Two weeks later the club held the Surf Race Championship.  Conditions were normal this time but I won again, with Geoff Emerson second and Brian Whiting third.  Every weekend there were carnivals around the ocean beaches and Vic Tantau or China Gilbert had won all the Surf Board races and Brian Beck the Ski Races. Geoff Emerson, Brian Whiting and me, had shared the wins in most of the surf and belt races. Now we were looking forward to the Victorian Championships in March, when it was hoped the club would also win most of the major events. All I wanted was either the State Belt or Surf title and I would be saying goodbye to family and friends once more before heading back to Queensland.

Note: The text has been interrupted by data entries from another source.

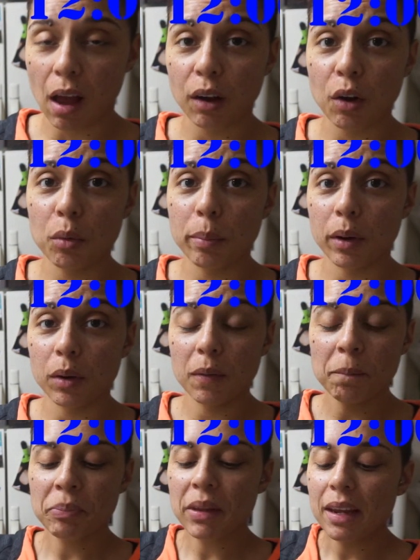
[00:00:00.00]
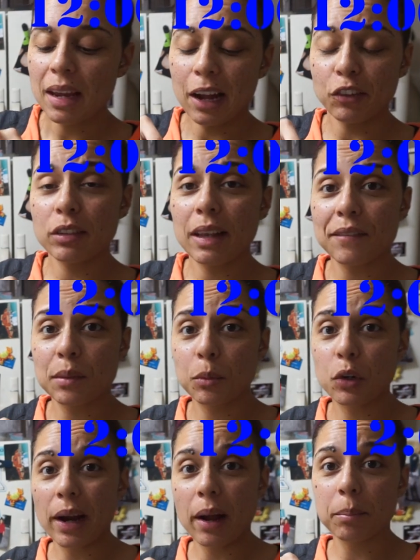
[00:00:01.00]
taco bowl. I just have
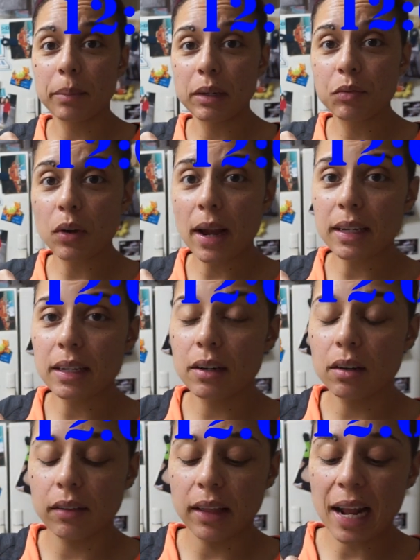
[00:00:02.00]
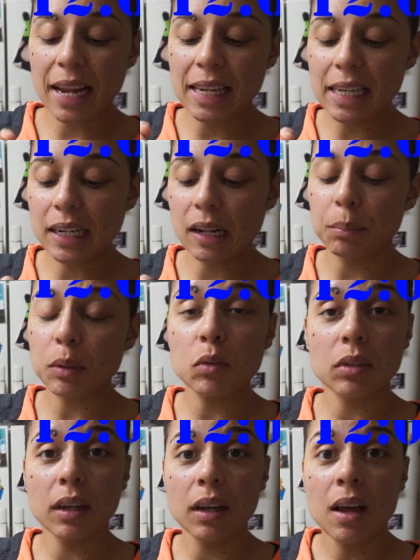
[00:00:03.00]
some ground beef right here that I heated up
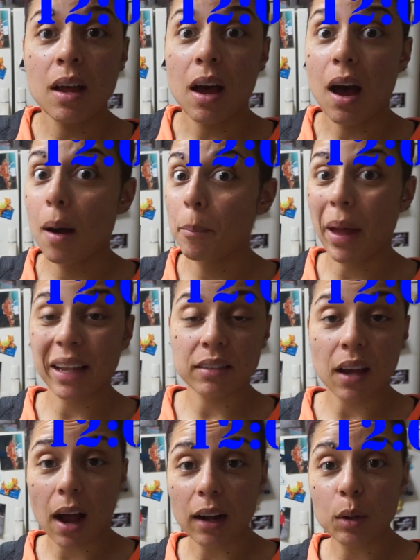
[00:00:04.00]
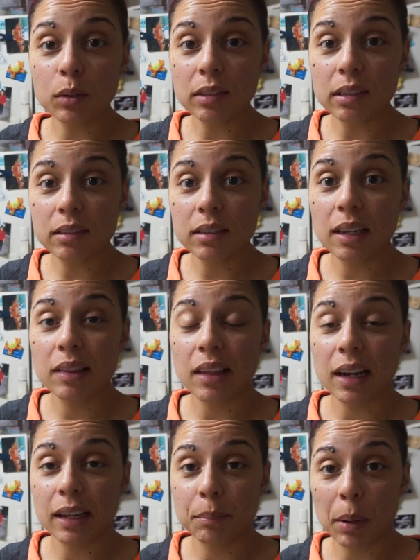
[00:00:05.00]
using um, my taco seasoning
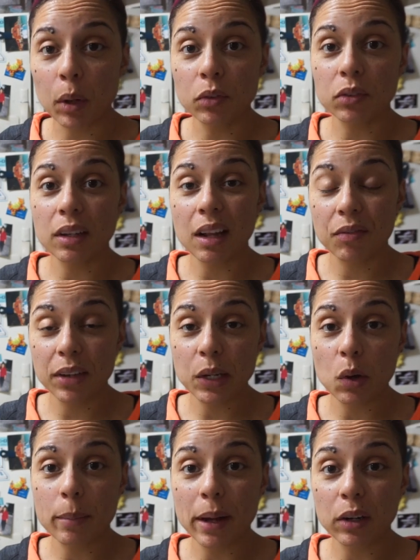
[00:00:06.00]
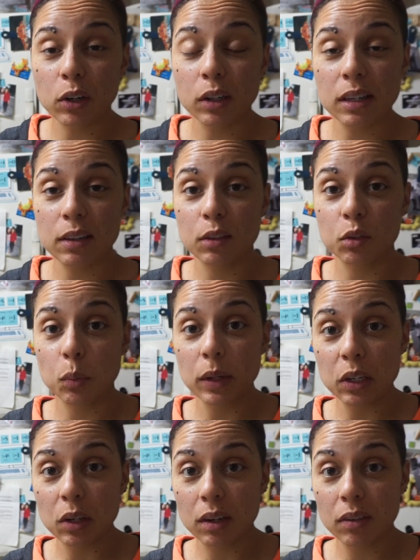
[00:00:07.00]
that I posted a video about earlier this
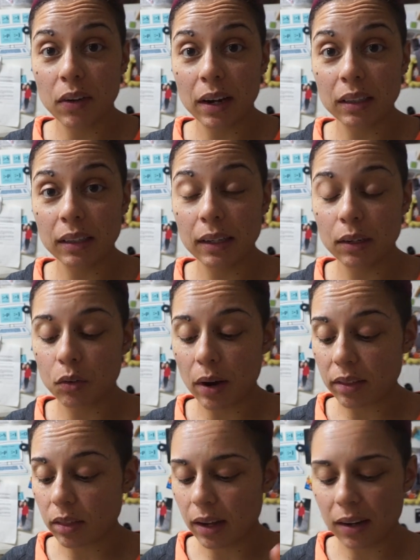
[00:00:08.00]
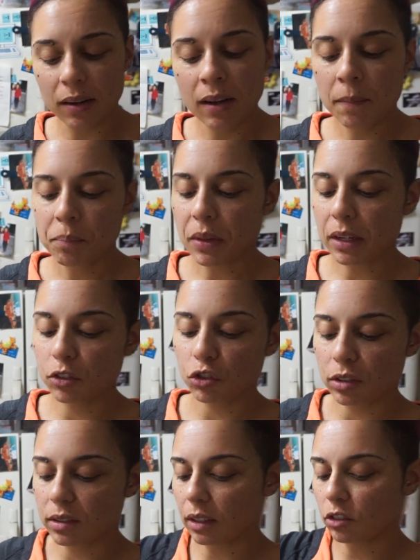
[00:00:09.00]
week. You can find a link right there. It is
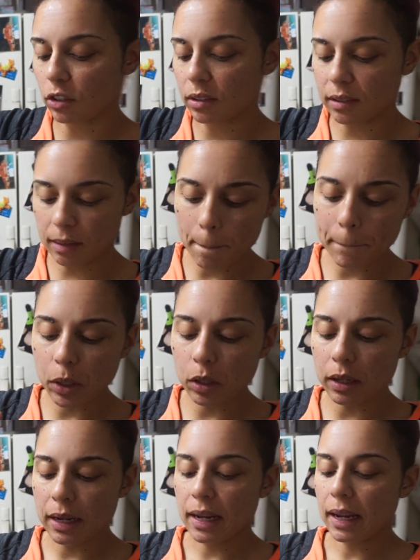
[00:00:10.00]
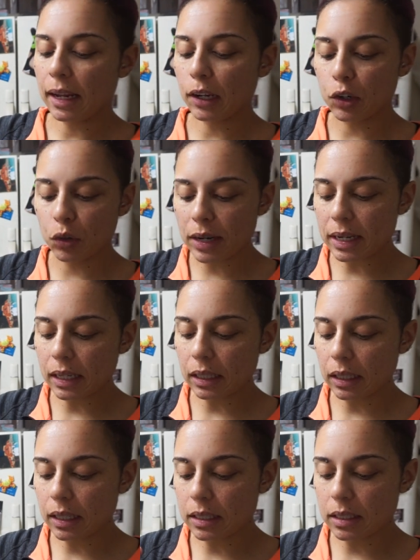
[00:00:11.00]
just such a simple
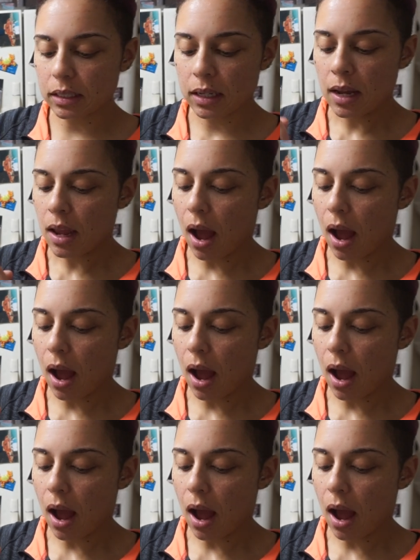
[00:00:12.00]
ingredient list,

I stepped up my training and was now swimming two miles a day in the surf at Torquay. When I was home, Vic Tantau would paddle his surf board back and forth past me, while I would swim from the Brighton Pier down to the North Road pier and back again, wearing an old life-saving belt and towing a small dinghy behind me.  Sharks never worried us, nor did we them! Vic always loved a joke and I would suddenly feel the dinghy get very heavy to tow and I would look behind to see Vic sitting up in the dinghy with a smile on his face and towing his surfboard behind the dinghy. He would let me work hard for a few minutes before climbing back on the board again to do a bit more training himself.  It was only two weeks to the state championships, when win or lose, I intended packing my bags again and heading back to the Sunshine State.